Given recent renewed interest in creating segregated “rooms”, and the recent suggestion that Discourse’s categories be used to implement this, I tried to do some digging on what Discourse categories can, and cannot do.
What it appears categories can do
- It seems possible to create as many categories as you like, and even a category for every topic (rendering ‘tags’ increasingly redundant).
What it appears categories cannot do
- Segregate who can see and respond to a category, other than by Trust Level.
Non-members cannot see ‘Side Conversations’, and it seems it is possible to create a category that new members (Trust Level 0) cannot see, etc.
Yes, it would be possible to create a new category called ‘ID Conversations’, for example, and make that category invisible to non-members – but it would then be indistinguishable, except by name, from the existing ‘Side Conversation’ category – and would still be visible to all members. The only difference it would make is the increased work of implementing it and maintaining it.
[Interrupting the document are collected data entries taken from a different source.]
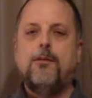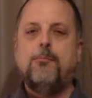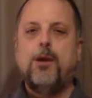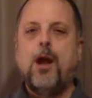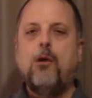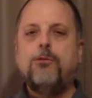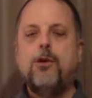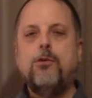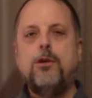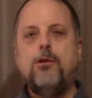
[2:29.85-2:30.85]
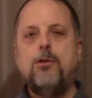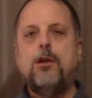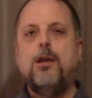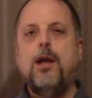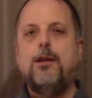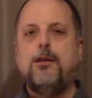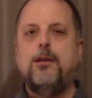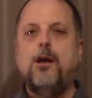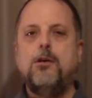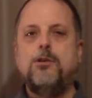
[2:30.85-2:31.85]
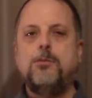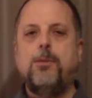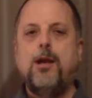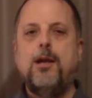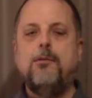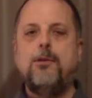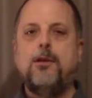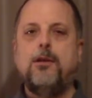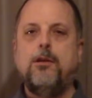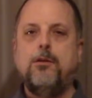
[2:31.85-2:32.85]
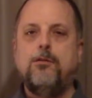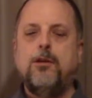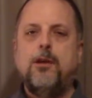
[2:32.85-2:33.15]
but also cue collecting, not just playing with the cues.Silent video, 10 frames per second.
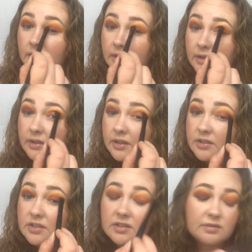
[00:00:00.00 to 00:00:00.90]
and then
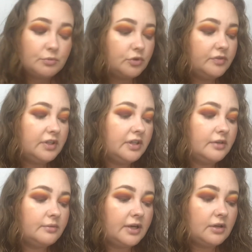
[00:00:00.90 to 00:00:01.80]
just moving it
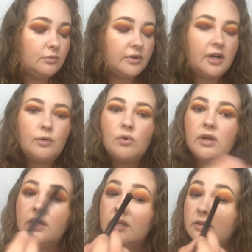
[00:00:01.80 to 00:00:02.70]
around where I
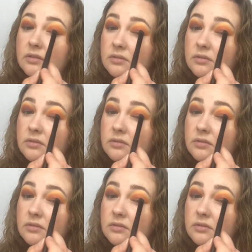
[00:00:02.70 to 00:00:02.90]
want it.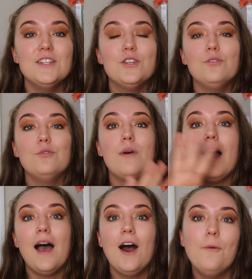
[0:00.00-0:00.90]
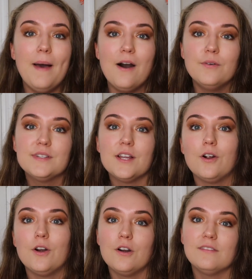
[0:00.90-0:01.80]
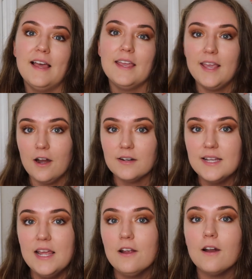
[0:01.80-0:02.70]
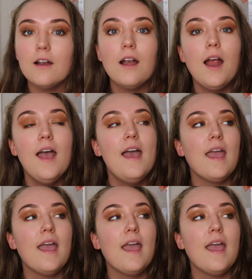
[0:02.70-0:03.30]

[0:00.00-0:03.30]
to help out her like caretaker,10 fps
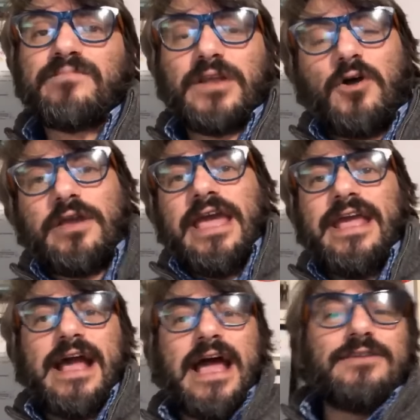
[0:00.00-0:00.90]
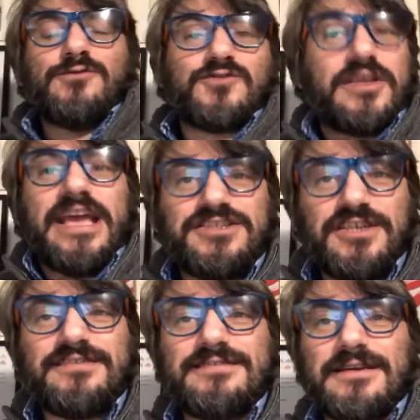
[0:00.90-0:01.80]
Okay, I do
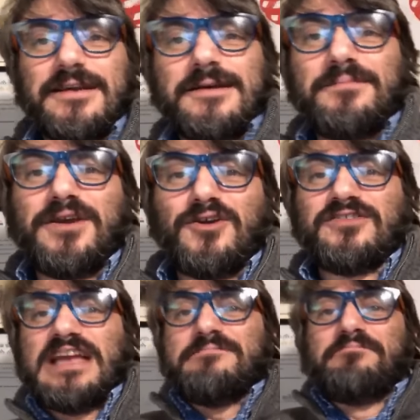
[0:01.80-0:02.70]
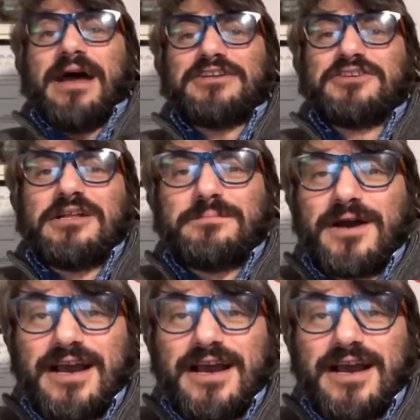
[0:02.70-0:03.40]
sketches because I'm passionate about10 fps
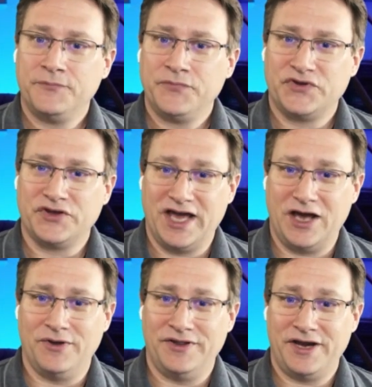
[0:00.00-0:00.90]
So
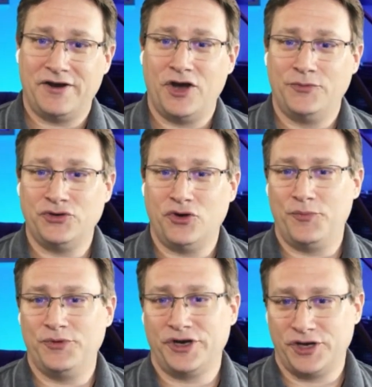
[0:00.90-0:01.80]
that one there helps you
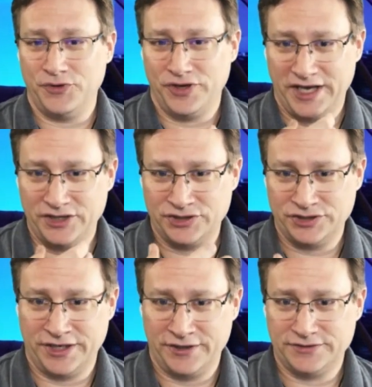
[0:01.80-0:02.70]
open your communication
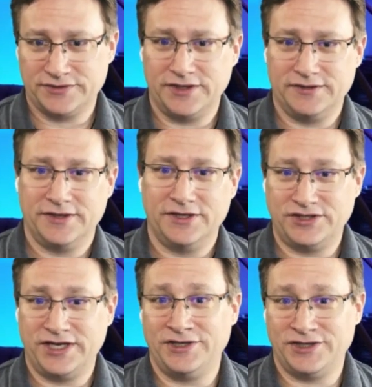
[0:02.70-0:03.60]
channels and
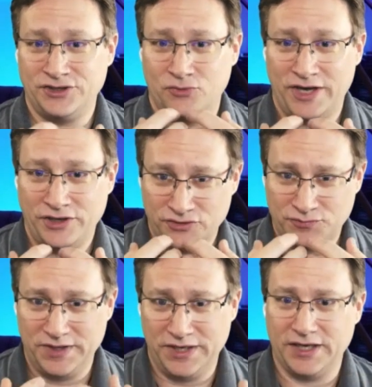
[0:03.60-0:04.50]
changing the way you
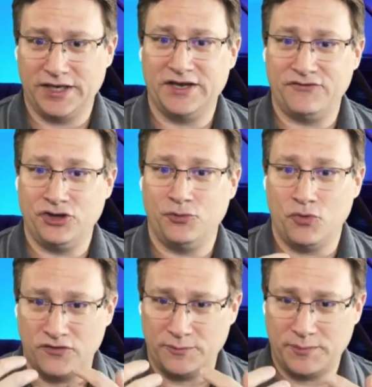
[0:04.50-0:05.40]
speak and giving you
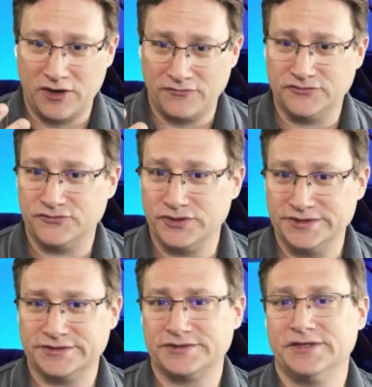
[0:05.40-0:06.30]
more of a powerful
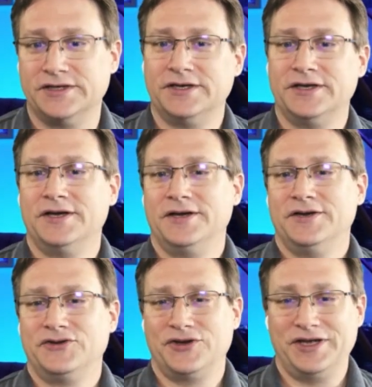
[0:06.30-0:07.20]
voice.
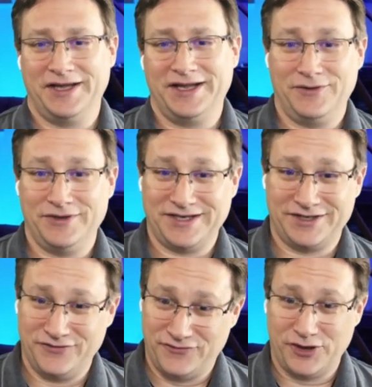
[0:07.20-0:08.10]
So yeah, that one's
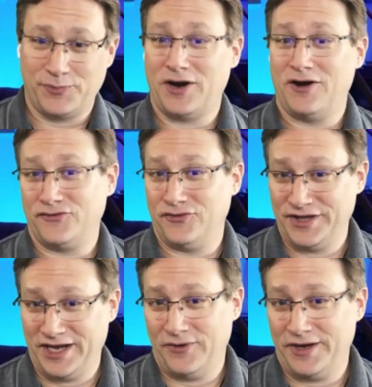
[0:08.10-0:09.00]
actually very powerful in
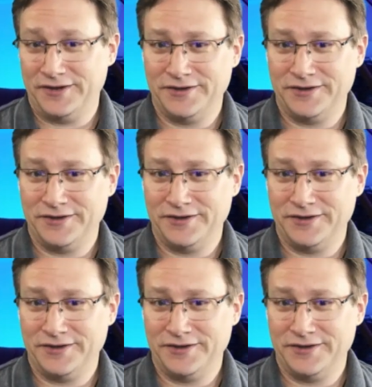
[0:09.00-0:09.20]
that way.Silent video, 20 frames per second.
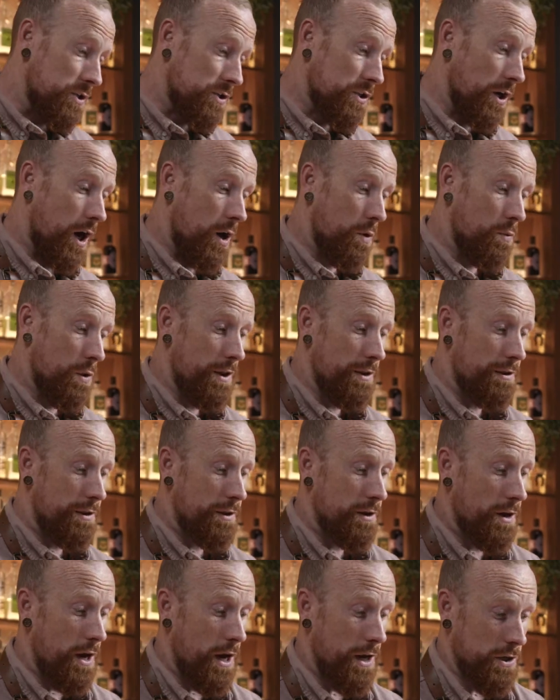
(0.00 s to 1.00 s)
start
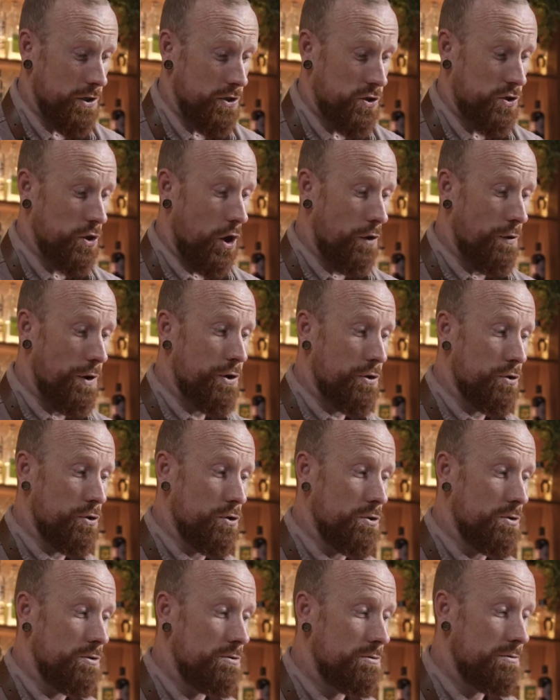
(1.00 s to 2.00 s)
with an
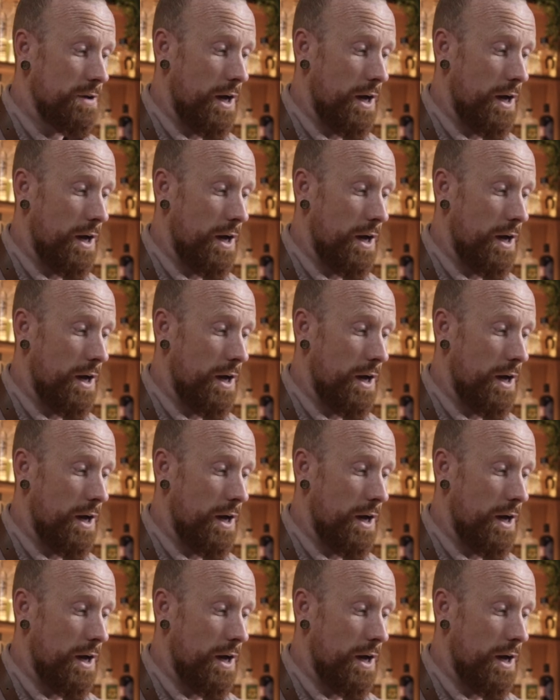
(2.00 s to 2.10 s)
historical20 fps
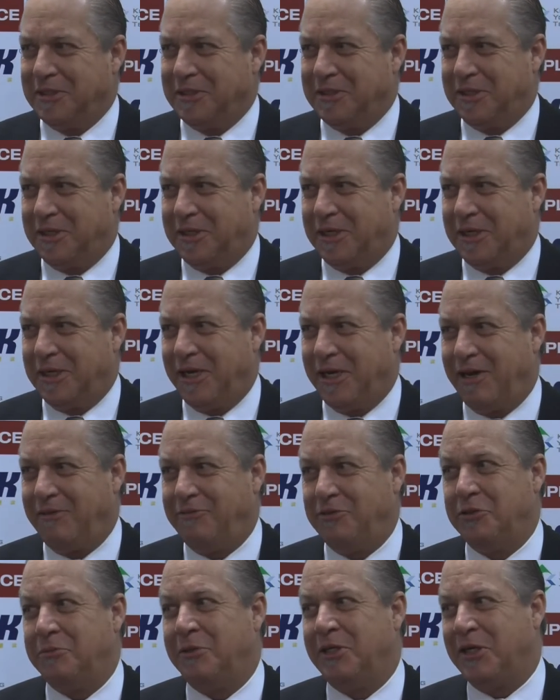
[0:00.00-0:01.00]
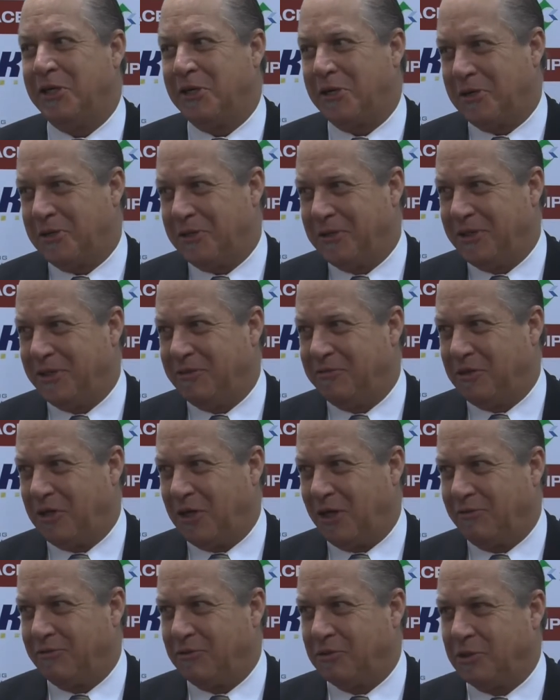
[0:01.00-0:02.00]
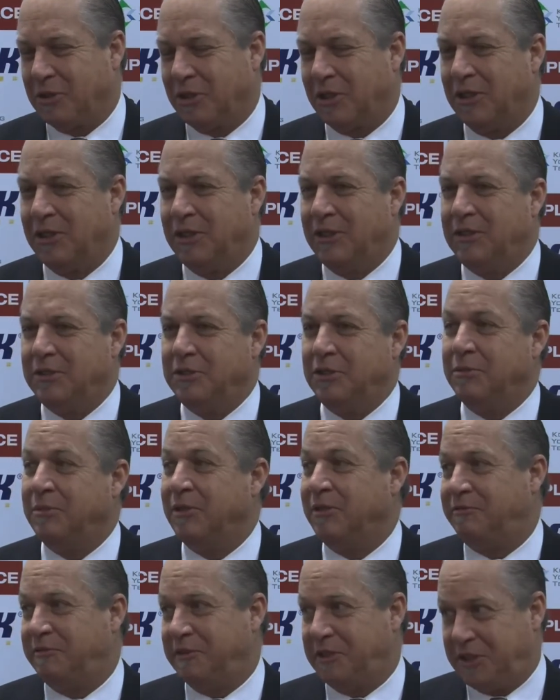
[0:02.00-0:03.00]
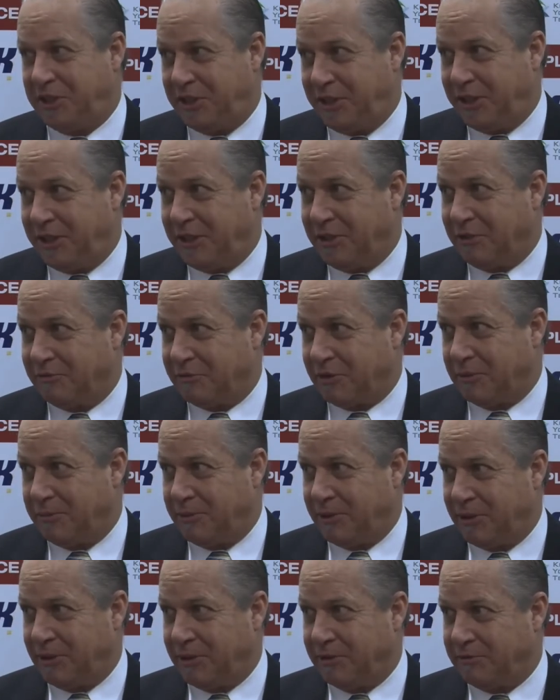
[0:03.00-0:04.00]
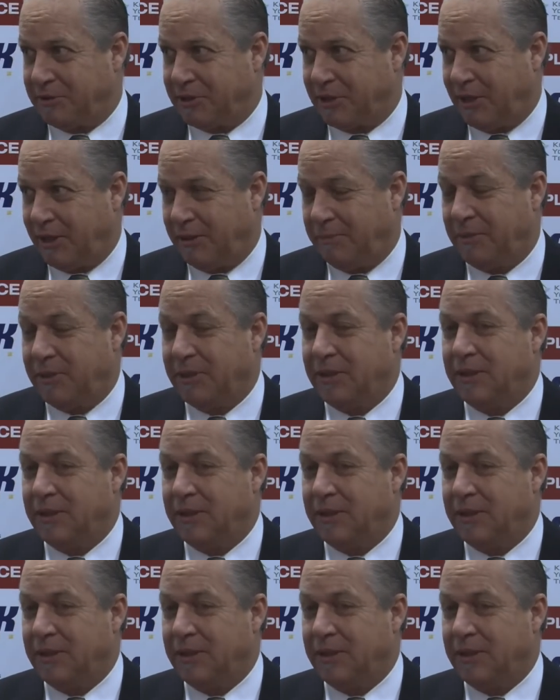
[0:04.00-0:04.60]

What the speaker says: have human error involved or human fatigue over a period of time.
It would of course be possible to assign a higher minimum trust level to the new category, but that would (i) require ensuring that all those interested in that category’s topic (e.g. ID) were given at least that trust level, and (ii) mean that all other members of that trust level and above would still see threads in this category, whether they were interested or not.
It is therefore hard to see what practical purpose creating new, topic-specific, categories would serve.
(Of course, I am not an expert on Discourse software, so if I’ve made any errors, or important omissions, please point them out.)